• _WHAT THIS TASK INVOLVES_
Repeat the data verbatim.

Dataset entries
***
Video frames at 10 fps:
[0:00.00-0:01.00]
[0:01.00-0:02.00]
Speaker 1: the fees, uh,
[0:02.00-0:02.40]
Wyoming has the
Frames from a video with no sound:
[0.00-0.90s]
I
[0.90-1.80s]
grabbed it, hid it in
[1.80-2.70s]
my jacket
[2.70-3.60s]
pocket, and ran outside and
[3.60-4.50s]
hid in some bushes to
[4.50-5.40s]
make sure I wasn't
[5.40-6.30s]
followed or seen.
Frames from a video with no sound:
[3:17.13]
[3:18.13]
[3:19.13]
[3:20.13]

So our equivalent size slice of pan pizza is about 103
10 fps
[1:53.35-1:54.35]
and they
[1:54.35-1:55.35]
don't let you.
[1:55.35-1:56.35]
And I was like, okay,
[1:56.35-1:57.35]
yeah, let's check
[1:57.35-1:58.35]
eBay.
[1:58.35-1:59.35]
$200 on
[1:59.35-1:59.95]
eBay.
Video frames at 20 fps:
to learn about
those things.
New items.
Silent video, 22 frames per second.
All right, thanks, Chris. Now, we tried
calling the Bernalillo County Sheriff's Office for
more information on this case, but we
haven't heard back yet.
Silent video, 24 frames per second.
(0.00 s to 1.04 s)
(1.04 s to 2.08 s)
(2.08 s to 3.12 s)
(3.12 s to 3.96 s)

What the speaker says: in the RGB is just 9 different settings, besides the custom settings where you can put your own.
***
• _SOLUTION TO THE EXERCISE_
Video frames at 10 fps:
[0:00.00-0:01.00]
[0:01.00-0:02.00]
Speaker 1: the fees, uh,
[0:02.00-0:02.40]
Wyoming has the
Frames from a video with no sound:
[0.00-0.90s]
I
[0.90-1.80s]
grabbed it, hid it in
[1.80-2.70s]
my jacket
[2.70-3.60s]
pocket, and ran outside and
[3.60-4.50s]
hid in some bushes to
[4.50-5.40s]
make sure I wasn't
[5.40-6.30s]
followed or seen.
Frames from a video with no sound:
[3:17.13]
[3:18.13]
[3:19.13]
[3:20.13]

So our equivalent size slice of pan pizza is about 103
10 fps
[1:53.35-1:54.35]
and they
[1:54.35-1:55.35]
don't let you.
[1:55.35-1:56.35]
And I was like, okay,
[1:56.35-1:57.35]
yeah, let's check
[1:57.35-1:58.35]
eBay.
[1:58.35-1:59.35]
$200 on
[1:59.35-1:59.95]
eBay.
Video frames at 20 fps:
to learn about
those things.
New items.
Silent video, 22 frames per second.
All right, thanks, Chris. Now, we tried
calling the Bernalillo County Sheriff's Office for
more information on this case, but we
haven't heard back yet.
Silent video, 24 frames per second.
(0.00 s to 1.04 s)
(1.04 s to 2.08 s)
(2.08 s to 3.12 s)
(3.12 s to 3.96 s)

What the speaker says: in the RGB is just 9 different settings, besides the custom settings where you can put your own.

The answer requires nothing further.